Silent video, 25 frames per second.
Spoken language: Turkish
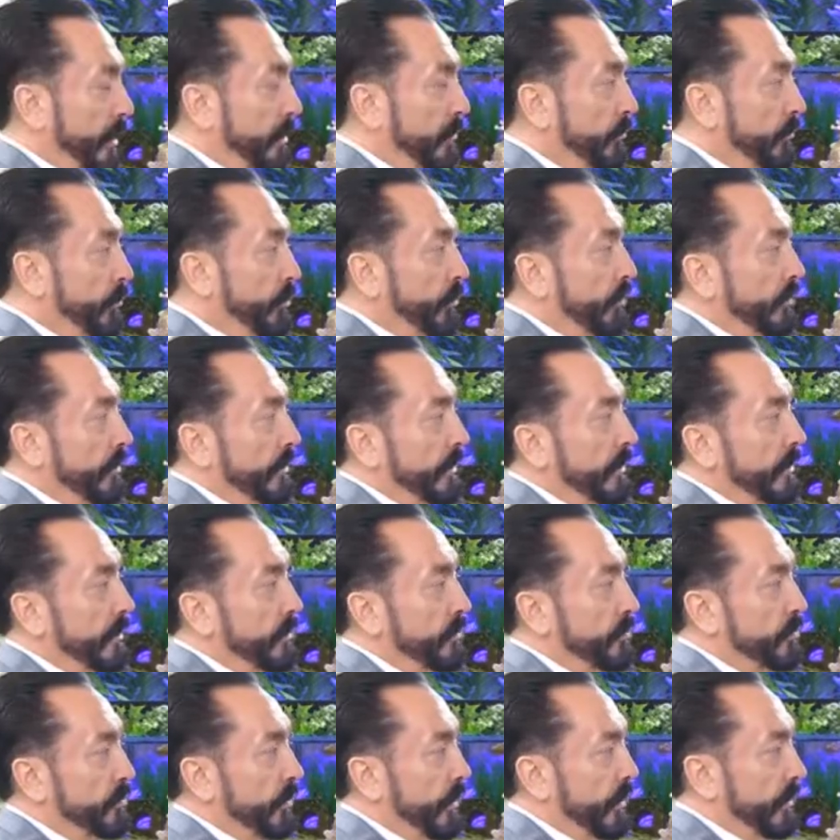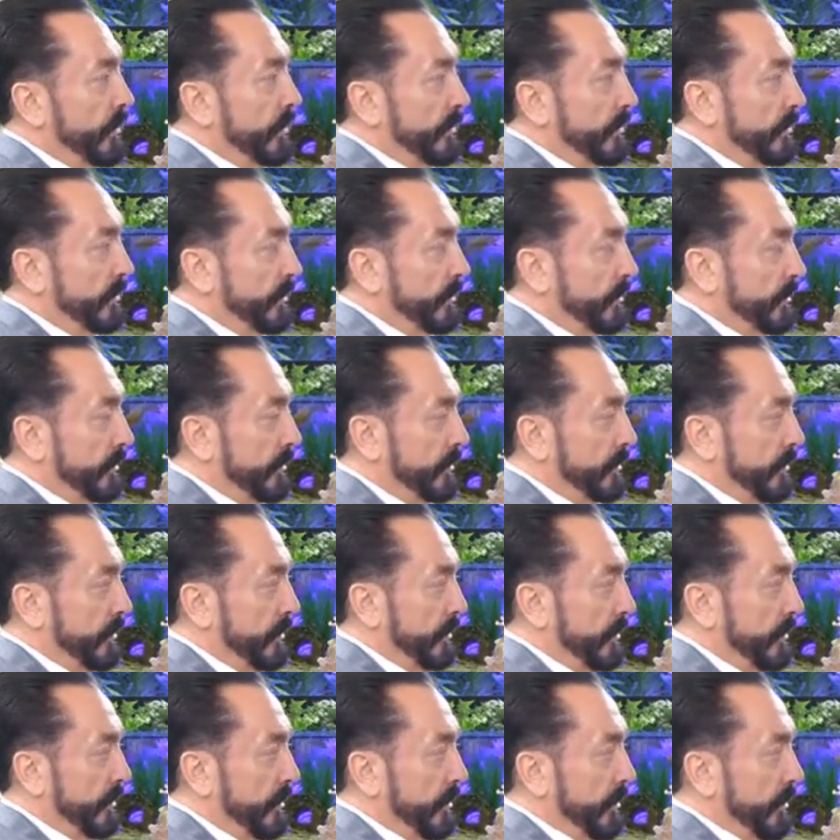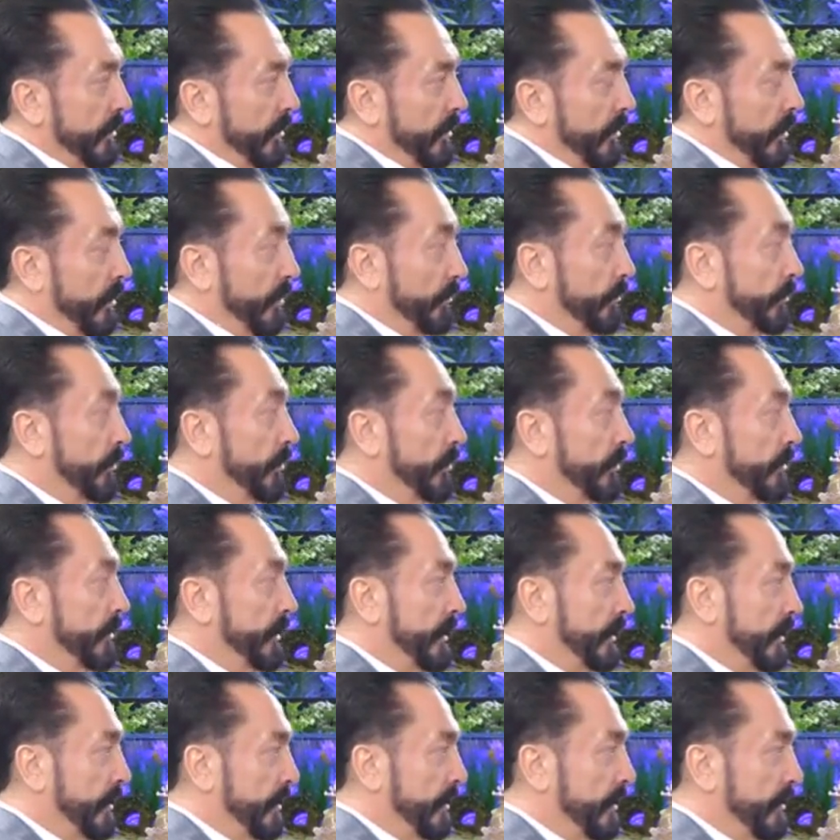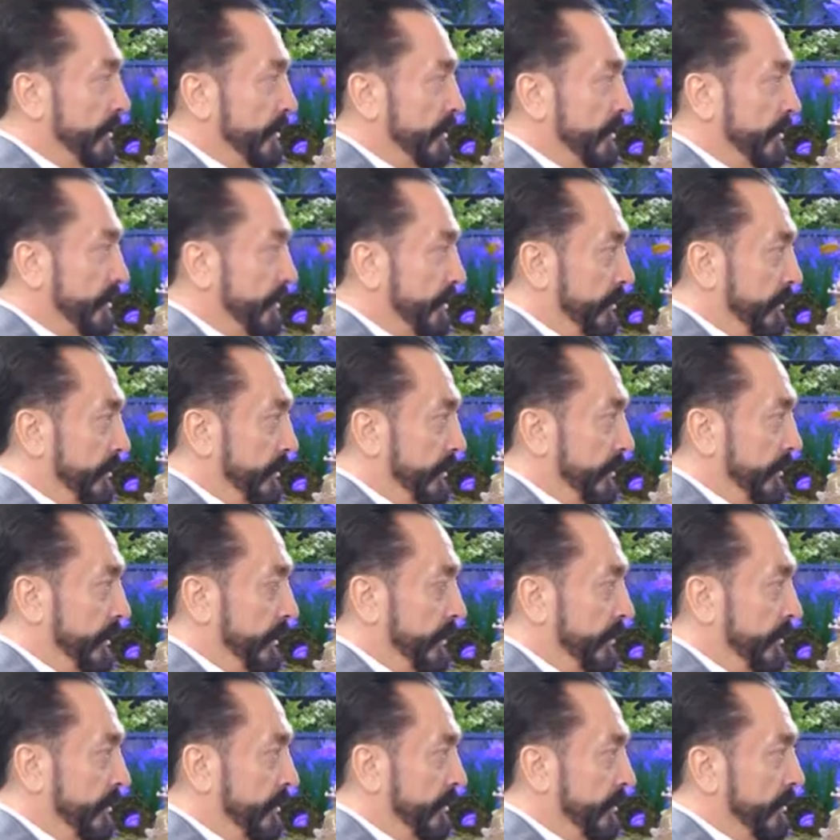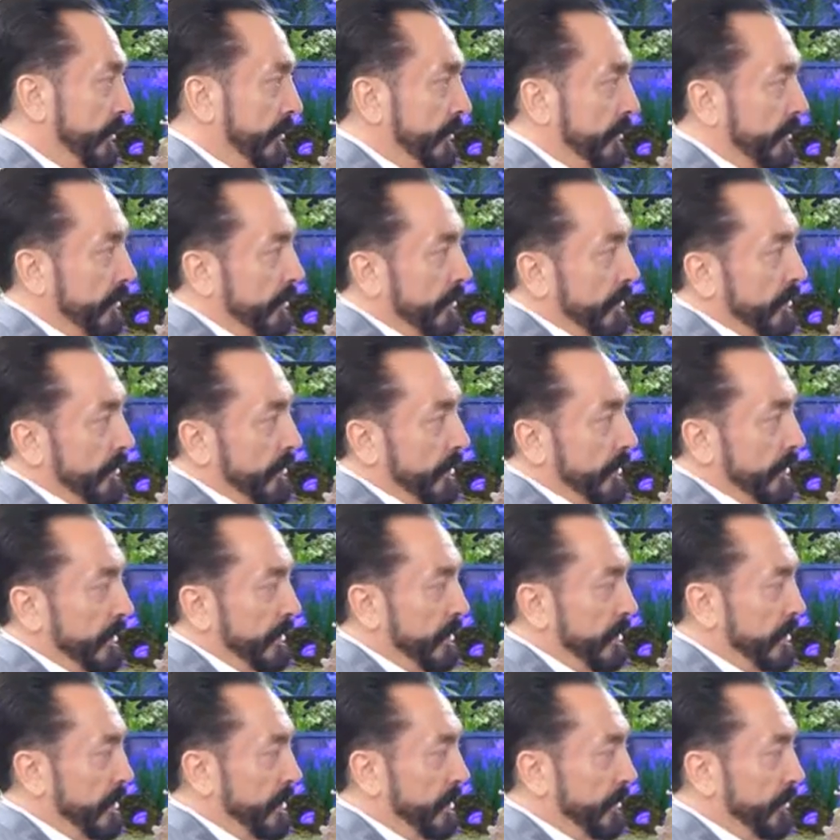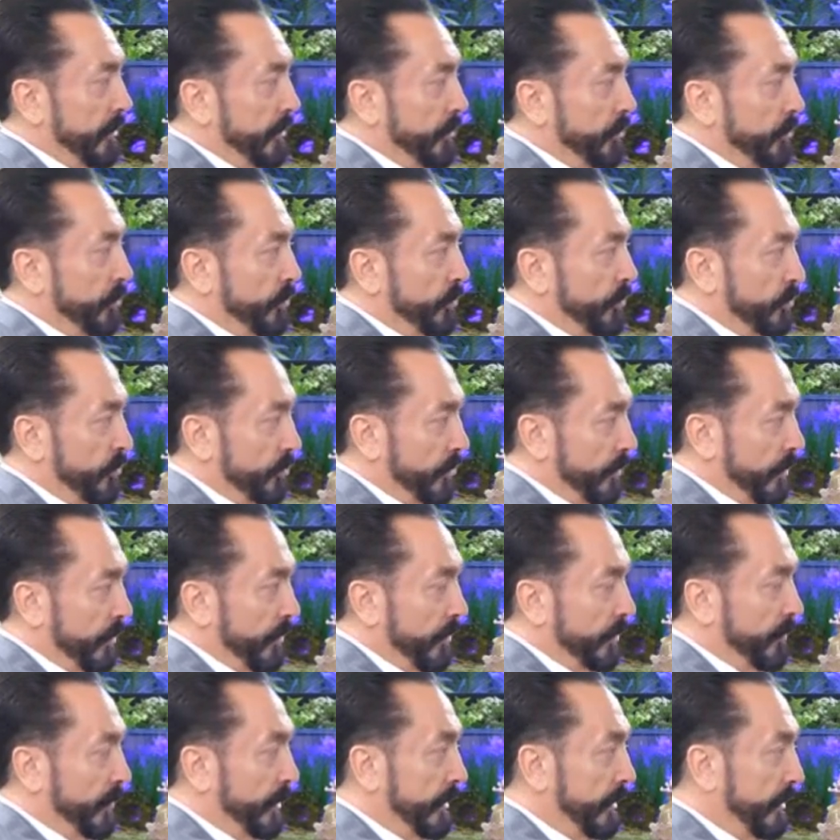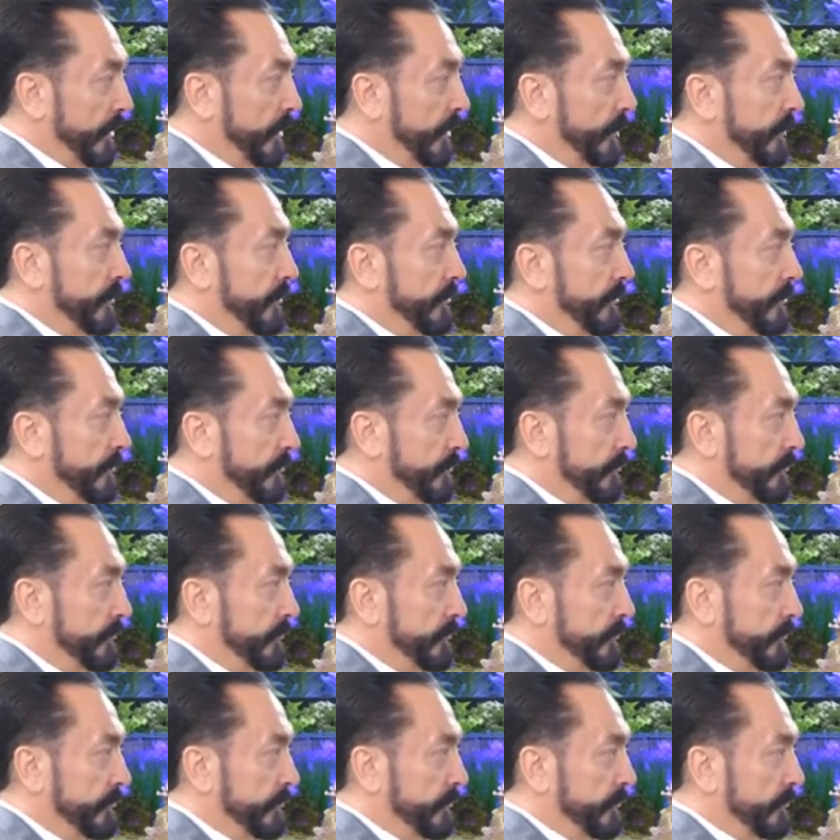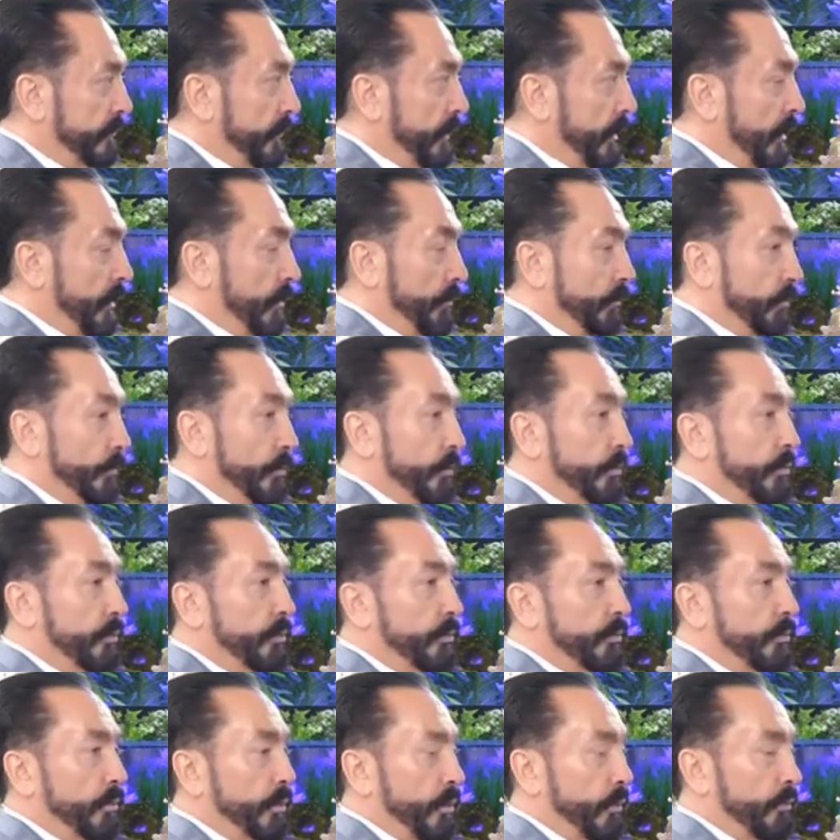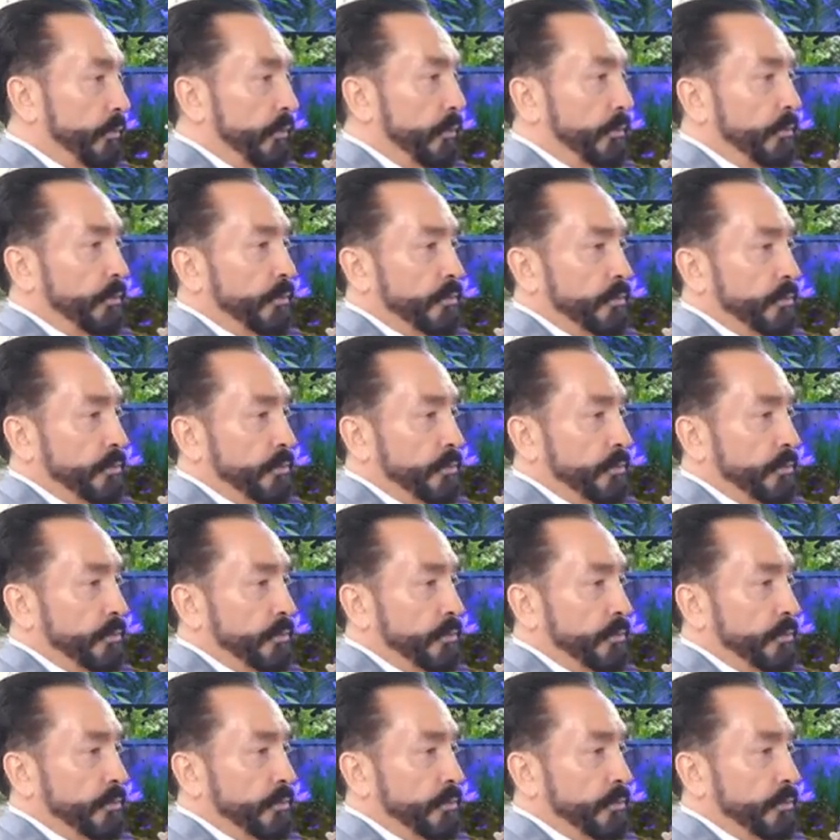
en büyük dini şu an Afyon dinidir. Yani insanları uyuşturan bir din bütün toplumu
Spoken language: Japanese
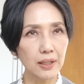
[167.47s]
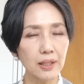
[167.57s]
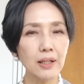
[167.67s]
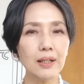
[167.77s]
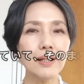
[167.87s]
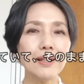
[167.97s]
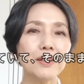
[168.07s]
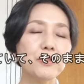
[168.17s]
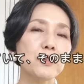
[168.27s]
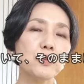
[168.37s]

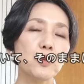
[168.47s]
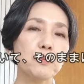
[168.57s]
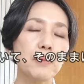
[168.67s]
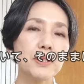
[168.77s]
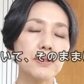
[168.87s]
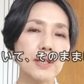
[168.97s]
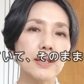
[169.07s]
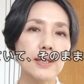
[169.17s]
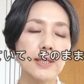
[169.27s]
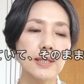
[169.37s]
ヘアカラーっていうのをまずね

*-*-*

Required work
Take the entries shown above and quote them verbatim, passing over the pictures.

Expected answer
Silent video, 25 frames per second.
Spoken language: Turkish
en büyük dini şu an Afyon dinidir. Yani insanları uyuşturan bir din bütün toplumu
Spoken language: Japanese
[167.47s]
[167.57s]
[167.67s]
[167.77s]
[167.87s]
[167.97s]
[168.07s]
[168.17s]
[168.27s]
[168.37s]

[168.47s]
[168.57s]
[168.67s]
[168.77s]
[168.87s]
[168.97s]
[169.07s]
[169.17s]
[169.27s]
[169.37s]
ヘアカラーっていうのをまずね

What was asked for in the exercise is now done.